Figure emblématique du mouvement israélien pour la paix, le député Yossi Beilin ne siégera plus sur les bancs de la Knesset au lendemain des élections législatives anticipées fixées au 10 février prochain. A la surprise générale, le député âgé de 60ans a en effet annoncé son départ de la vie politique pour se lancer dans le monde des affaires.

Journaliste au quotidien Davar, député travailliste en 1988 puis vice-ministre et ministre, Yossi Beilin s'est fait connaître à partir de 1992. Alors vice-ministre des Affaires étrangères et adjoint de Shimon Peres, il prônait plus de souplesse israélienne dans les négociations secrètes que menaient l'Etat hébreu avec l'OLP. Des pourparlers qui devaient déboucher sur les Accords de paix d'Oslo en septembre 1993.

Vilipendé par la droite et l'extrême droite qui l'accusaient de «traîtrise» ainsi que de «collaboration avec le terroriste Yasser Arafat», Yossi Beilin est devenu ministre de la Justice dans le cabinet d'Ehoud Barak avant de prendre de la distance. Puis de quitter le Parti travailliste au début des années 2000.

Soutenu par 2000 fidèles affiliés à son groupe de réflexion, il a alors rallié le Meretz, une petite formation progressiste dont il a ensuite pris la présidence pendant deux ans. C'est également durant cette période qu'il a négocié en secret avec ses partenaires palestiniens la fameuse «Initiative de Genève» censée paver la voie à un accord de paix entre les deux parties.
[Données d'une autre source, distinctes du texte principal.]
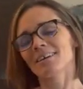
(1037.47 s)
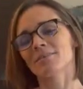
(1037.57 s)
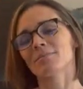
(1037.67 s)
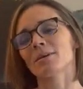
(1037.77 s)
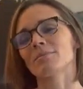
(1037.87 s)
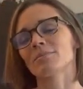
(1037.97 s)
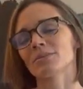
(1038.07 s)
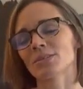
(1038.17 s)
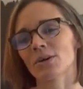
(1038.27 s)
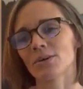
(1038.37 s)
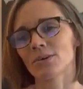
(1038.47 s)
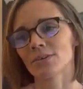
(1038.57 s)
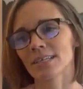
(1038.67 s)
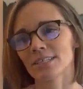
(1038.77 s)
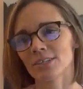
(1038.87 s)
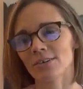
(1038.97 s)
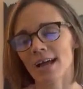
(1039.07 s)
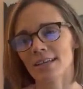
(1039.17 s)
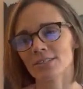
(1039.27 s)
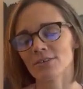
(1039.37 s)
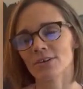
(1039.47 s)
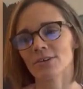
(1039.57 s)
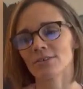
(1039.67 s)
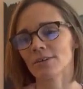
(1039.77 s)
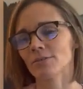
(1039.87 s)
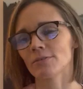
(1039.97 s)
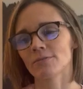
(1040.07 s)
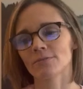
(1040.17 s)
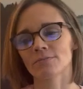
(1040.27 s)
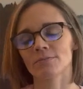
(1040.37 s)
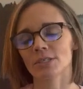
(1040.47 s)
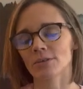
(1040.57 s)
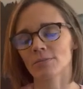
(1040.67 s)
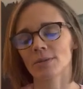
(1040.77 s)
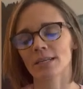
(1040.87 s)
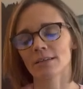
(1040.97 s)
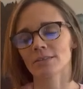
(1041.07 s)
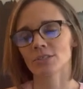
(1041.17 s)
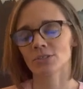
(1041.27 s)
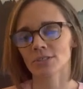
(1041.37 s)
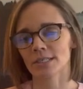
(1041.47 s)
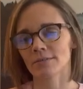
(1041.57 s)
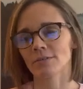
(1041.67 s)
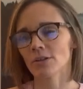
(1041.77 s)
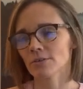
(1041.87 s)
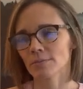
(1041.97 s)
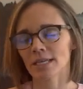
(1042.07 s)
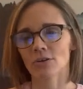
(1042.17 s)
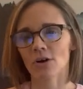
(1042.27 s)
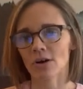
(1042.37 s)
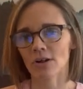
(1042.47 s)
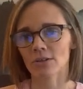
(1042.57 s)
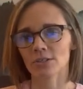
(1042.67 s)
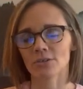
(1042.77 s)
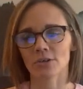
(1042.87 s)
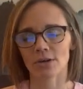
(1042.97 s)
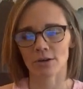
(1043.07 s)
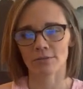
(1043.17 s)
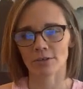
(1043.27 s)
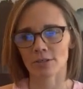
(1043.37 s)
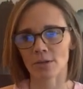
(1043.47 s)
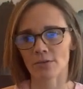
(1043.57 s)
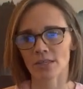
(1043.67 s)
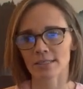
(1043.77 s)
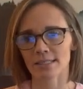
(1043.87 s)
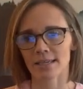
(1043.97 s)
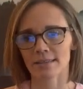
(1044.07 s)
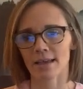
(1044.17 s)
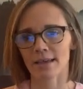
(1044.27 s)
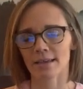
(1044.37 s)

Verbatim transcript: um, so, you know, as you know, if you've, you know, been on this journey, followed me at all, you know how I feel about things like that.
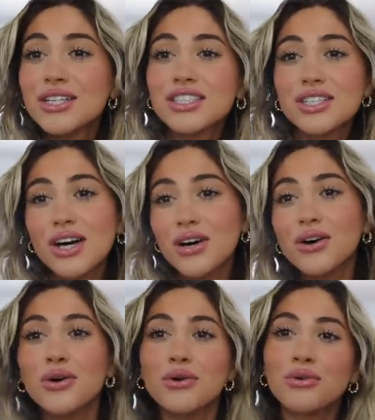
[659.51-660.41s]

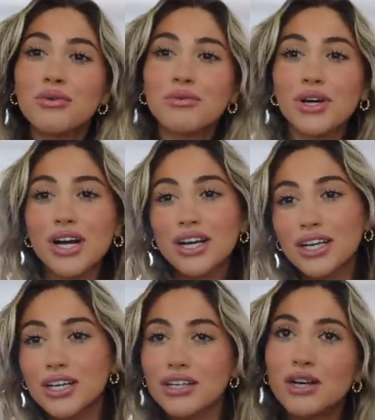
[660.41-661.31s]
So we're
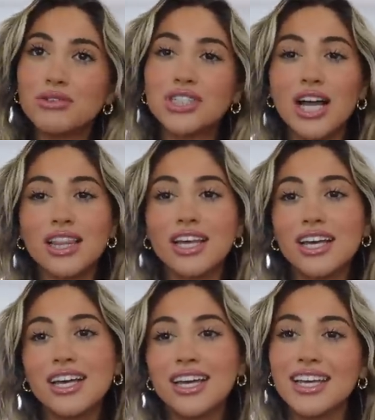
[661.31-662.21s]

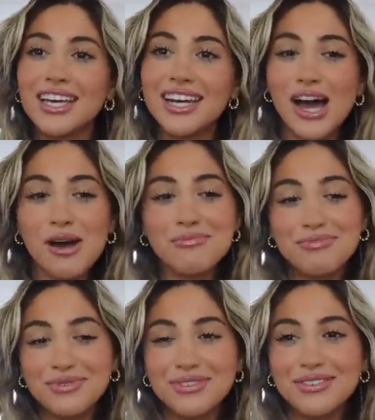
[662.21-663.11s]
Coachella-ing it up
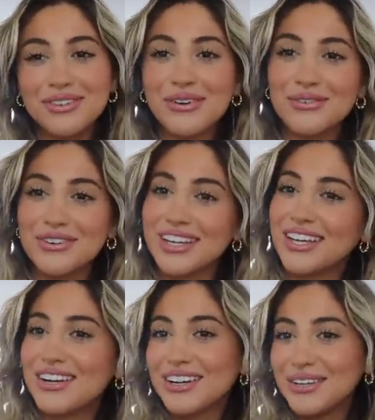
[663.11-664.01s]
over
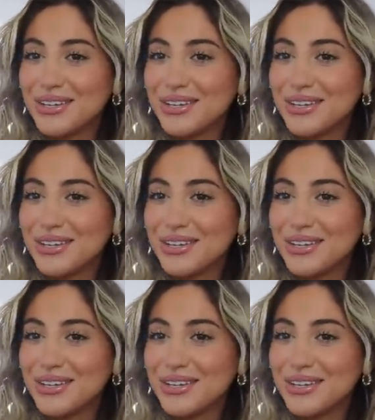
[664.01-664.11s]
here in New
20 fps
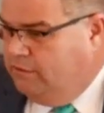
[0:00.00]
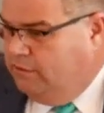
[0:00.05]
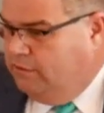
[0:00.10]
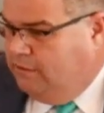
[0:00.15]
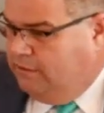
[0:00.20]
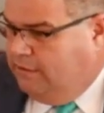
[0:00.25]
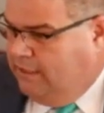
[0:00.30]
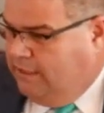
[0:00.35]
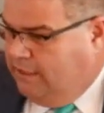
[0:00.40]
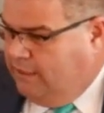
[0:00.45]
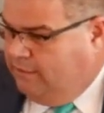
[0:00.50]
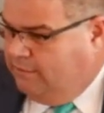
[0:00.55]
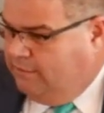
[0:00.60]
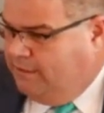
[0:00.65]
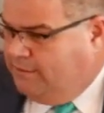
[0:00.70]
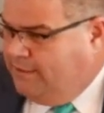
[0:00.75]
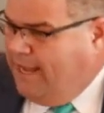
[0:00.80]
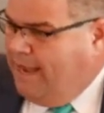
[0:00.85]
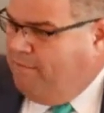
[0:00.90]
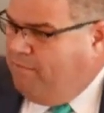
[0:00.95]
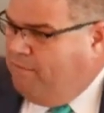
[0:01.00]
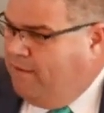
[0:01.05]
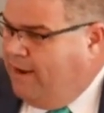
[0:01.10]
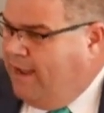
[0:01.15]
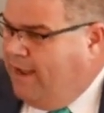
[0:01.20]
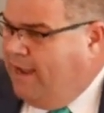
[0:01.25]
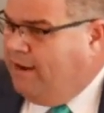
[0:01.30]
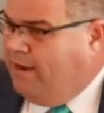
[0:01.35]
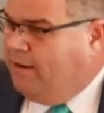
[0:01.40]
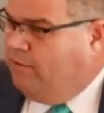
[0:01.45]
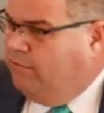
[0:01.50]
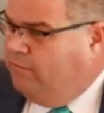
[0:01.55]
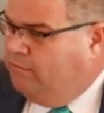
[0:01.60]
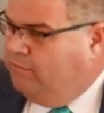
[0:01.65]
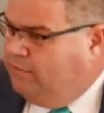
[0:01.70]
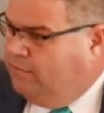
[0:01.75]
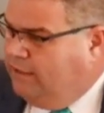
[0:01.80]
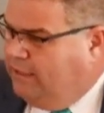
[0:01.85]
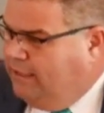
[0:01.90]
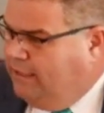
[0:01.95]
uh, the tabernacle
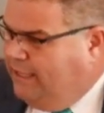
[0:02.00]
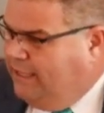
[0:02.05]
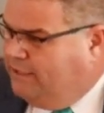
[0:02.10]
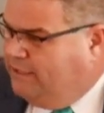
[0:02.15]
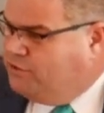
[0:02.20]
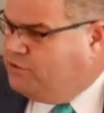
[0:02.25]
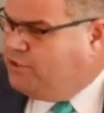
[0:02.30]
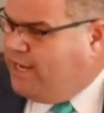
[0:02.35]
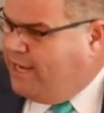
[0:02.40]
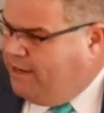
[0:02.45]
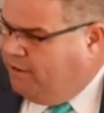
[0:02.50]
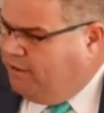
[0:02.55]
uh, itself.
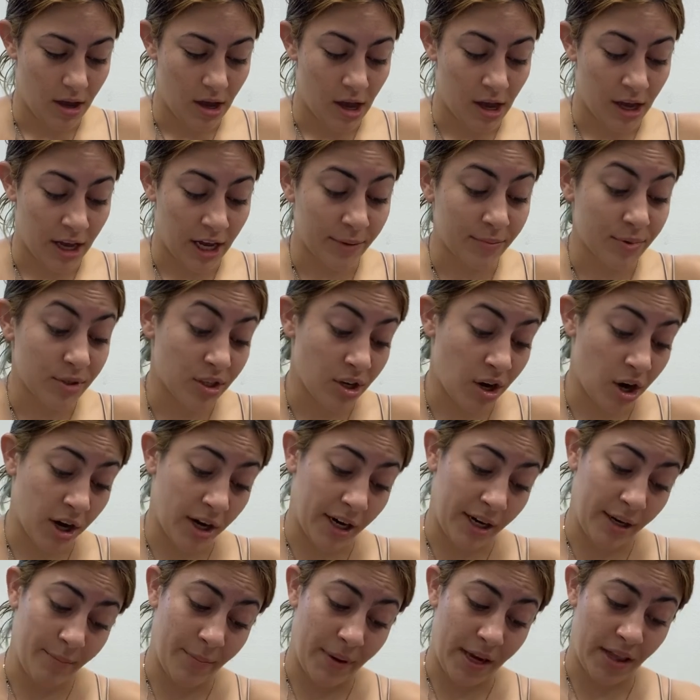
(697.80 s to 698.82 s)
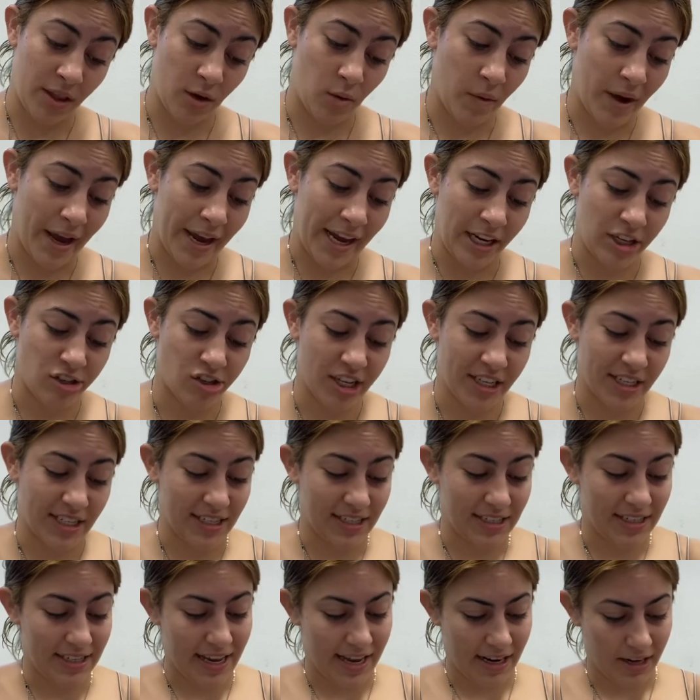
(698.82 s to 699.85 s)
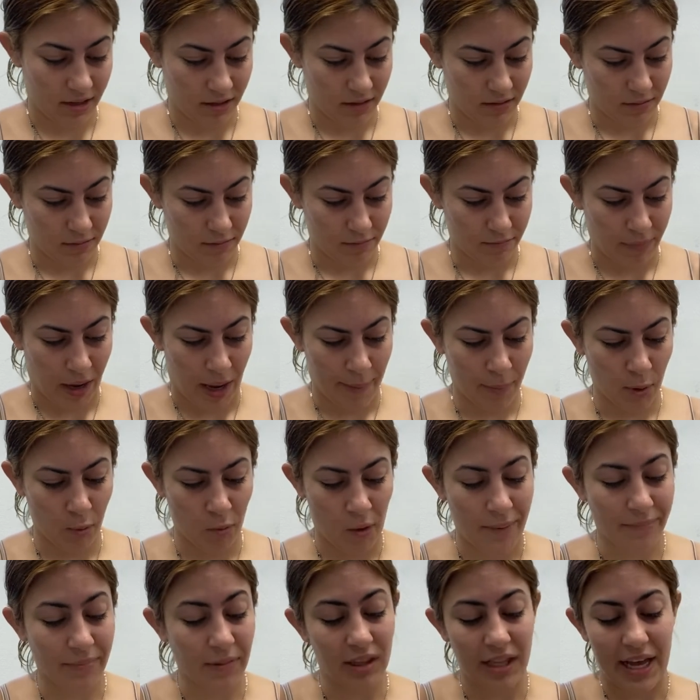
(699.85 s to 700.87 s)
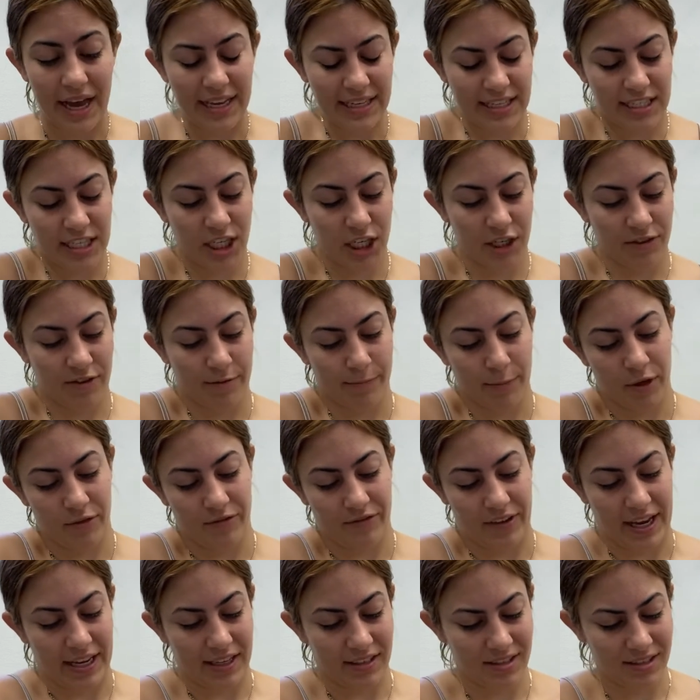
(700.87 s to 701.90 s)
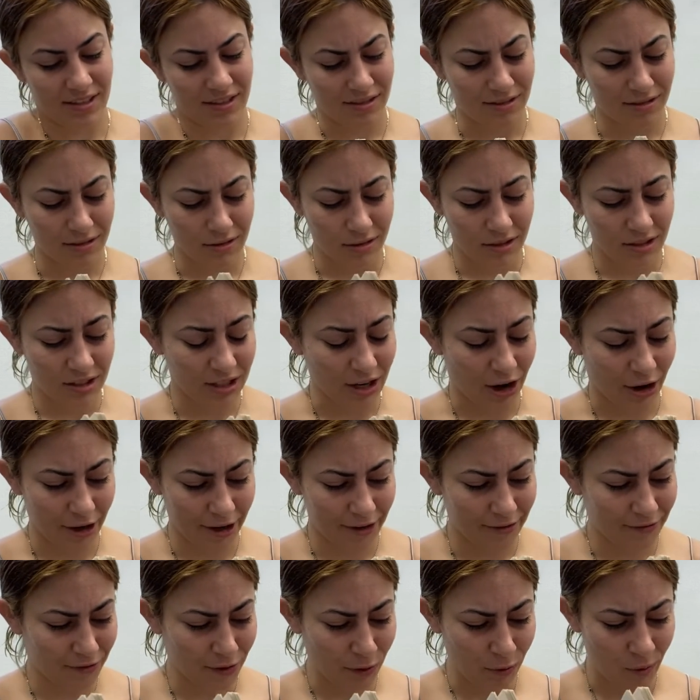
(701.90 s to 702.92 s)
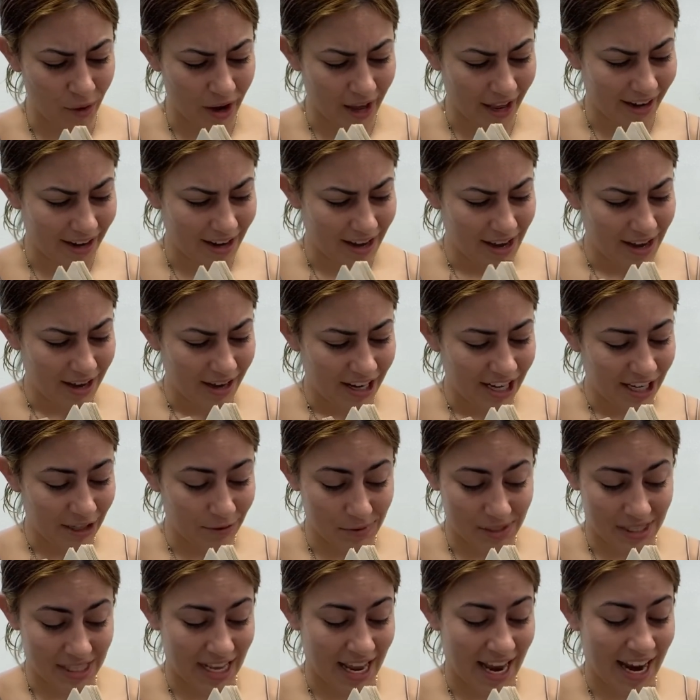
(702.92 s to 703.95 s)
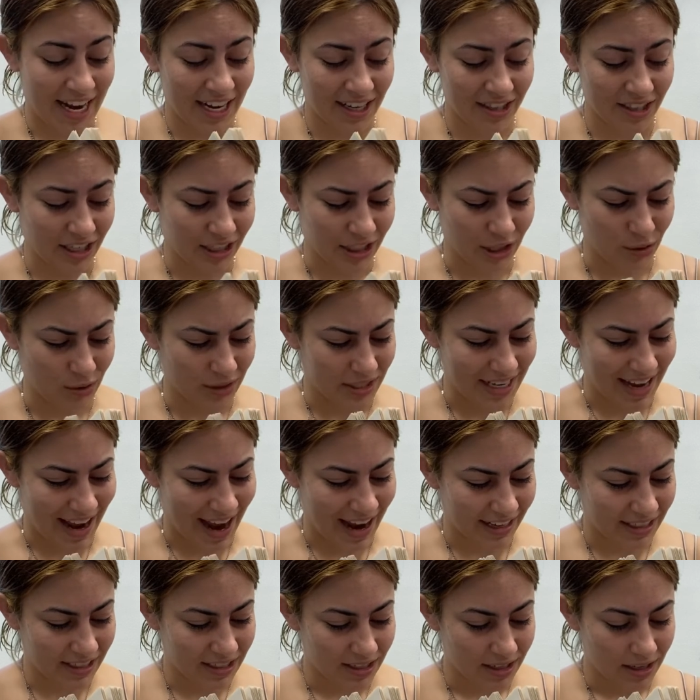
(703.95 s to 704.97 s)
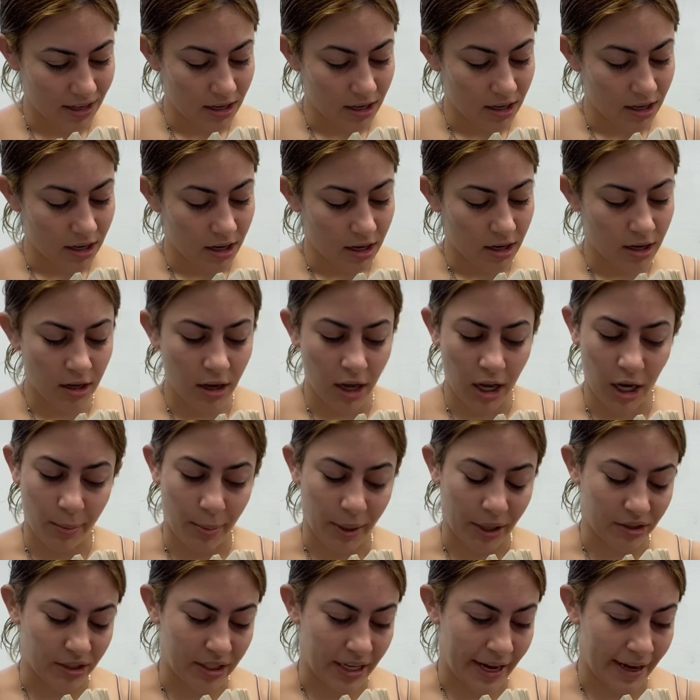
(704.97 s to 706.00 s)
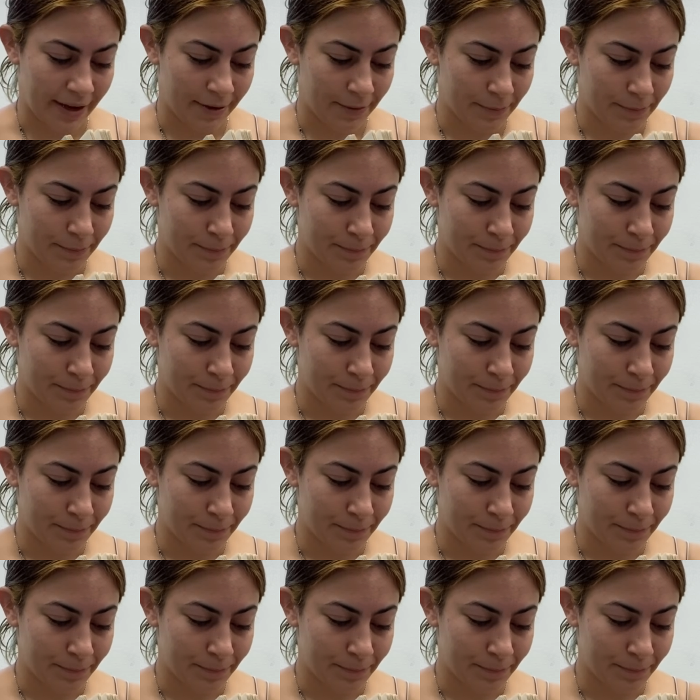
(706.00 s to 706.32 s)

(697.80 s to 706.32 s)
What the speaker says: "I'm sorry, by the way," Jason said. Piper wiped the last tear from her face. "Sorry for what? It was the Adelon who attacked." "Not about that."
Brillant intellectuel, Yossi Beilin a souvent été accusé de «ne pas avoir les pieds sur terre». En tout cas, les Israéliens les plus défavorisés que son parti était censé défendre l'ont rarement vu sur le terrain puisqu'il a passé une grande partie de son mandat de président du Meretz à promouvoir le dialogue avec les Palestiniens à l'occasion de colloques organisés à l'étranger. Sans le vouloir, il s'est créé de nombreux ennemis au sein de son propre parti et il s'est coupé davantage d'une opinion israélienne peu sensible à son discours.

Prêcher dans le désert

«Pourtant, la plupart des idées défendues depuis quinze ans par Yossi Beilin sont aujourd'hui considérées comme allant de soi, estime le chroniqueur politique Raviv Drucker. Mais l'homme souffre de ne pas avoir réussi à mener la carrière de premier plan qu'il souhaitait. Il a souvent l'impression de prêcher dans le désert et il en a marre des sarcasmes. Cela explique sans doute pourquoi il veut tenter l'aventure ailleurs.»